I read it in a tech blog outside of the ones I usually follow. And now that I did a web search for it again - I can’t find it.

The one thing I read on the arch site, was a certain version family had been abandoned:

I think the guy I read mis-interpreted this post - or I misinterpreted what he said. :flushed:

Well, now that I have embarassed myself to my new community - I offer my apologies.

I have also decided to not move the developmental workstation off of it’s distro - so I can keep my existing scripts for the whole “Sneakernet” exercise as is. I don’t need an offline repo for my main workstation, as it is not a part of the secure workstation that was provided to me.

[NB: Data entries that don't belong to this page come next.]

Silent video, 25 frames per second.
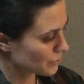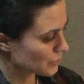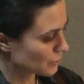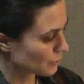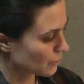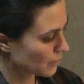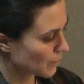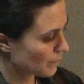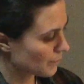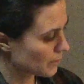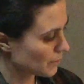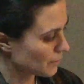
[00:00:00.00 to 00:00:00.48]

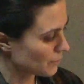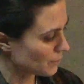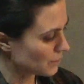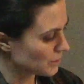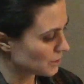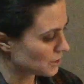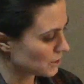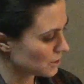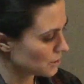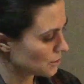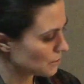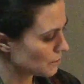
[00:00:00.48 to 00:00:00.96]
So what we
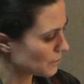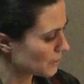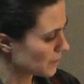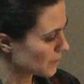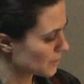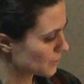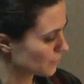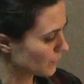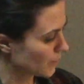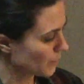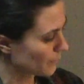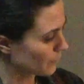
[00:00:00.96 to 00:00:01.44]
would do
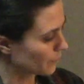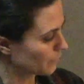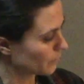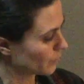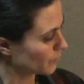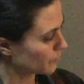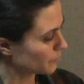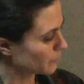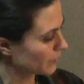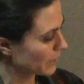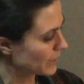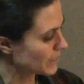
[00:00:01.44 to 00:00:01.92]
is we would
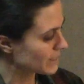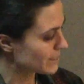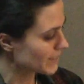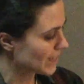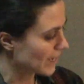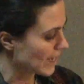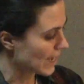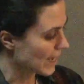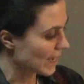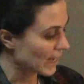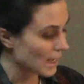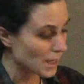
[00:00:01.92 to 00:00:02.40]
replace
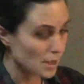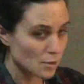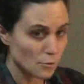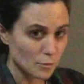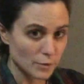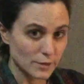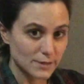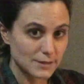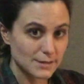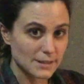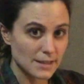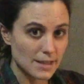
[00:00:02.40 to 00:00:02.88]
A
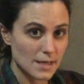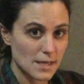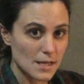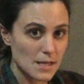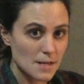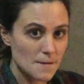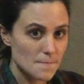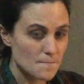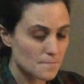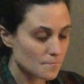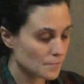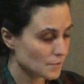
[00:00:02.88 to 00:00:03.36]
with
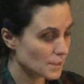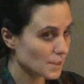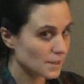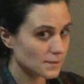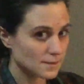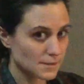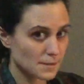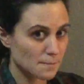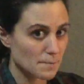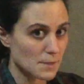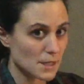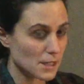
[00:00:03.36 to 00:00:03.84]
T
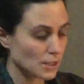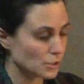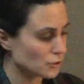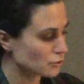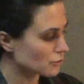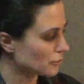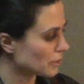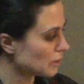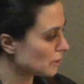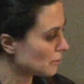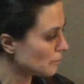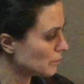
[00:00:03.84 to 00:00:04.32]
to mean
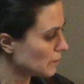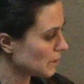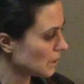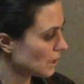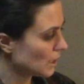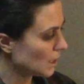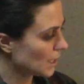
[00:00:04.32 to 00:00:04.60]
true,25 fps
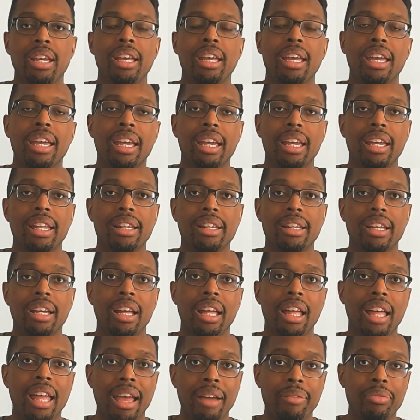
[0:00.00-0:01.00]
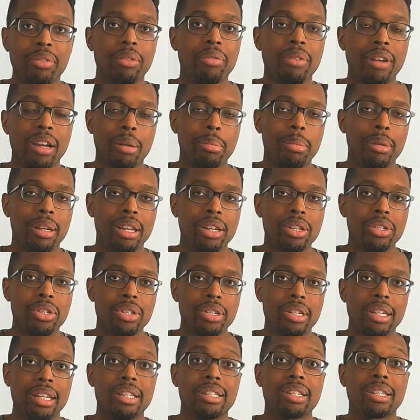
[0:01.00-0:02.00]
And every recommendation
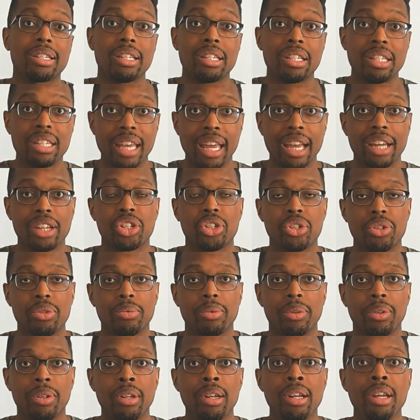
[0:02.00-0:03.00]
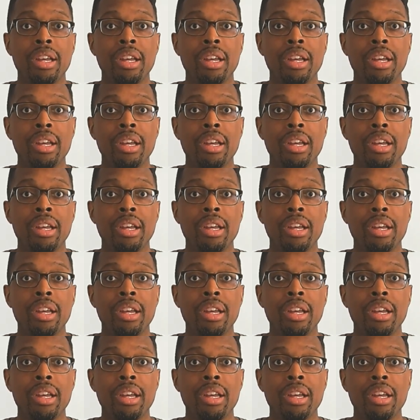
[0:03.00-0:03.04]
is contextual.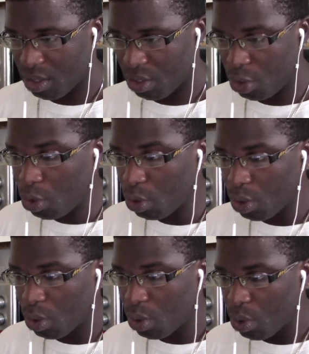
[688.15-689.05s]
Shoot.
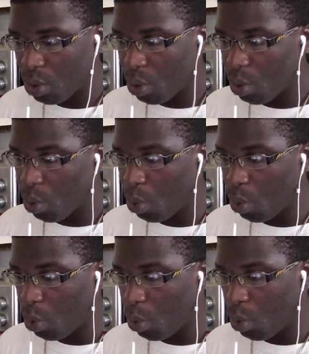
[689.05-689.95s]
Uy.
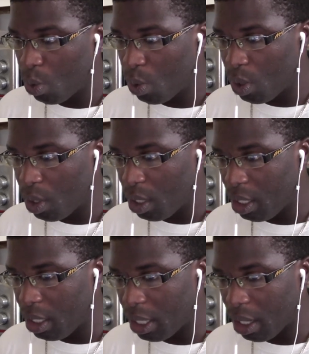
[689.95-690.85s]

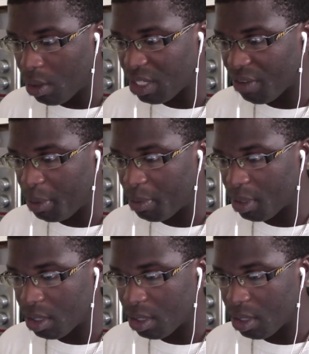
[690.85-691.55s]
In that house are people. Go.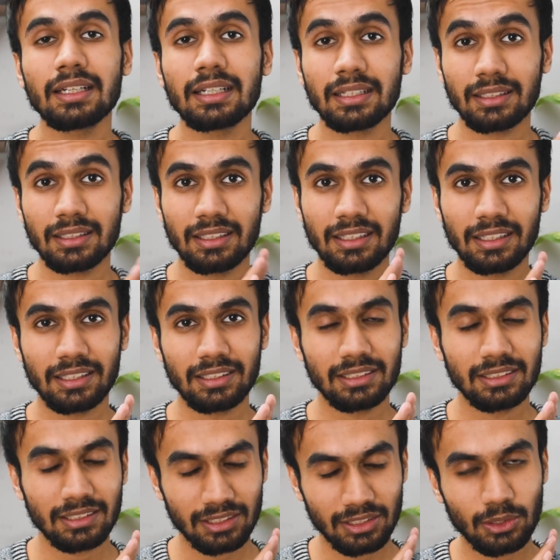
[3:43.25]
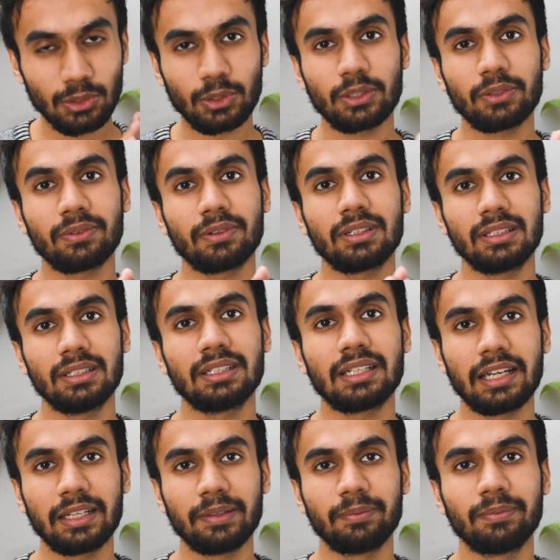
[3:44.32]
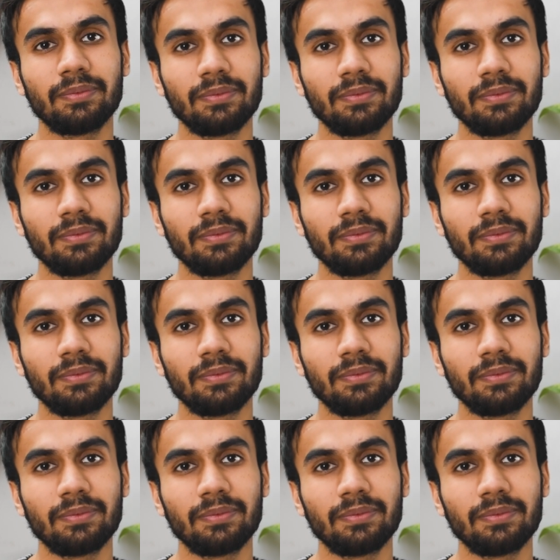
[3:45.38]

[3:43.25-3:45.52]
it is just not worth the time.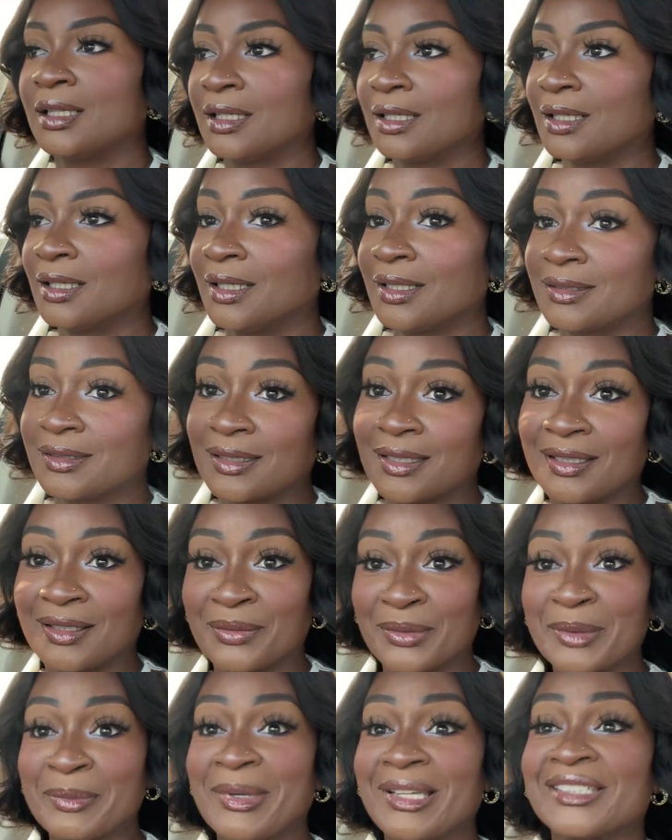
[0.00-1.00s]
All right, y'all,
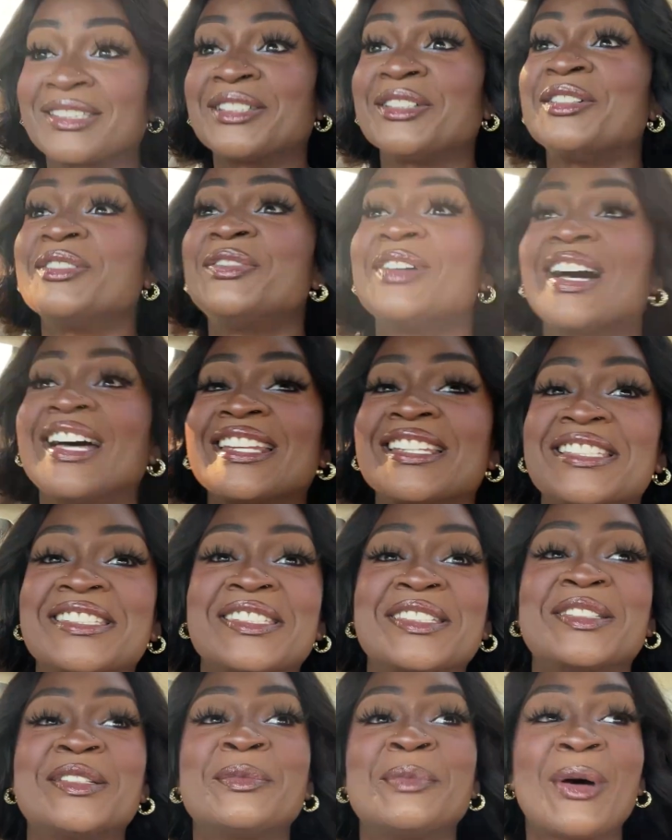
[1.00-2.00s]
we about to go find us
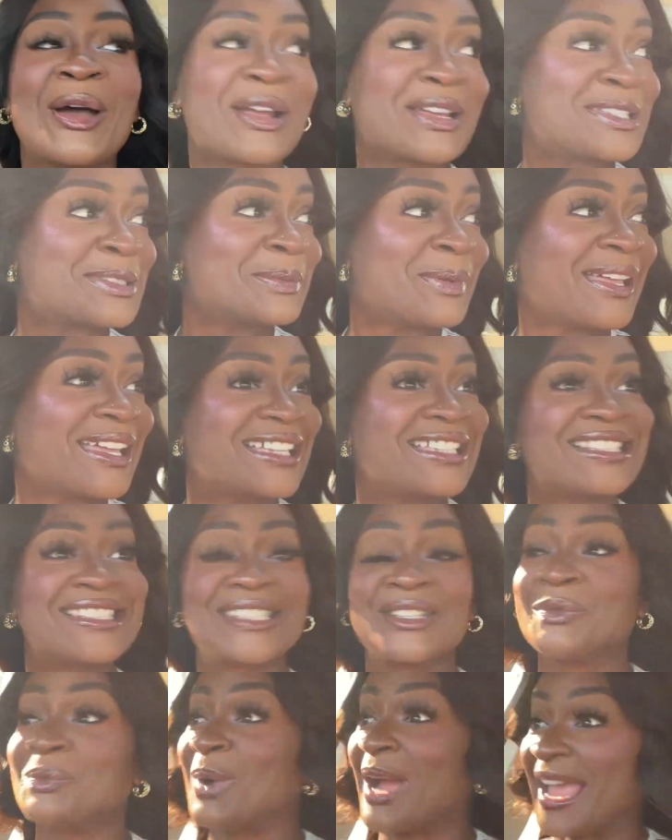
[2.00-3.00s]
a good parking space
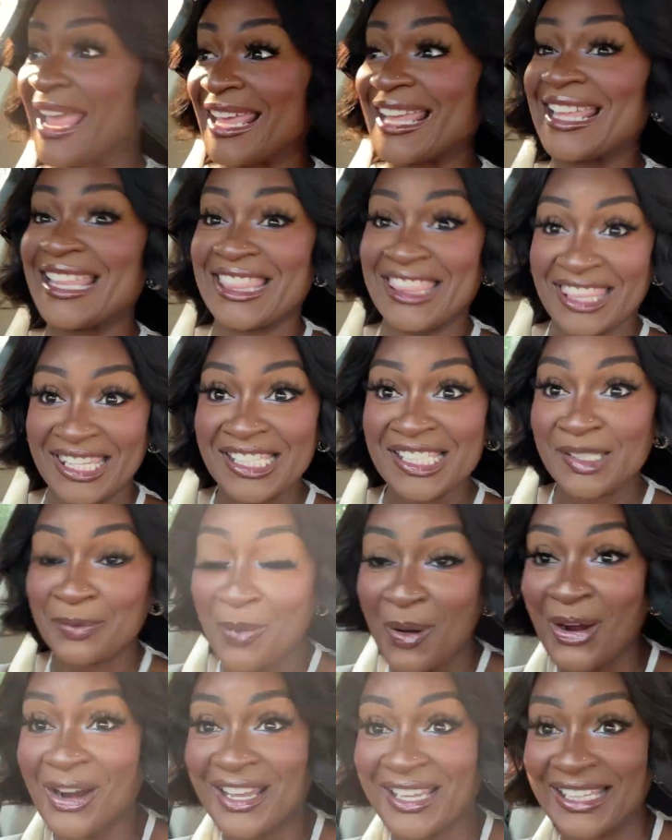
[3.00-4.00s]
right in this
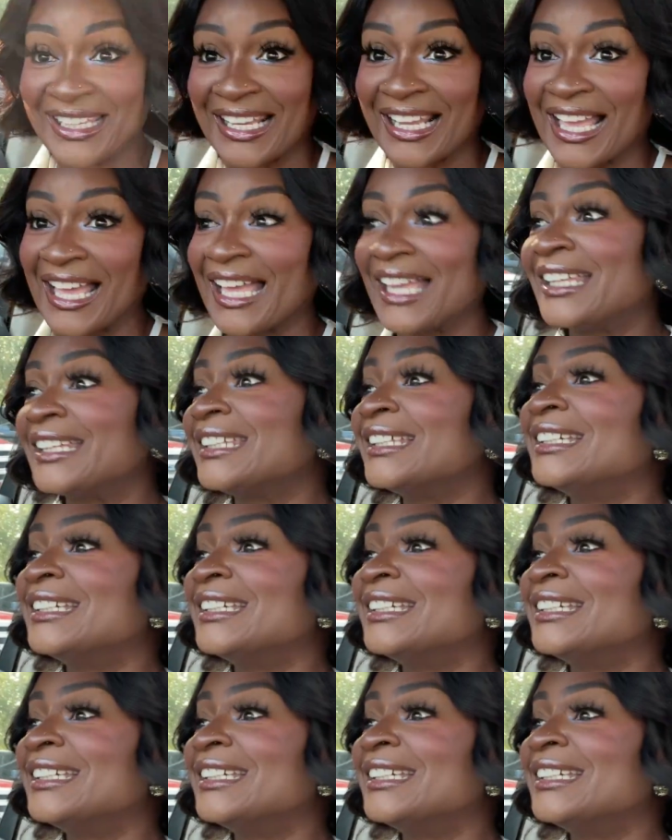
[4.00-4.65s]
parking lot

Thank you for your response, I appreciate it.



in a terminal, in a temporary folder as user

git clone

will download every package in less than a minute. It will append the following directory tree to the originating folder, where the packages will be downloaded.




Excellent reference! I have a directory full of “LinuxHowTo’s”. Your git clone cli will be put there…


This method was exactly what I was hoping for…rsyncing Arch is easy - I’ve done it before. Now I have the full package, and I appreciate it!

I will probably use the offline repos paradigm on my workstation - because I remembered, my wife is a teacher - now online - and I don’t want to burn her “wire” up while she’s teaching with using the wire while she’s on it. So I can sync/git the repos offline once a day, and then access them anytime I want to - without interfering with her.




Is that repo using Git LFS? If not then your repo is going to become very large, very quickly. :sweat_smile:

You’re welcome. Anything for a fellow Coloradan. At least I assumed you are in Colorado when you mentioned the Denver VA hospital. :grey_question: Although I guess a lot of patients come from surrounding states.


Not sure what LFS (Large File System) has to do with anything as all the packages are quite small.

Using git clone everytime, @dcbdbis would have to move the packages else where and start with a fresh directory tree each time and it will always download every package.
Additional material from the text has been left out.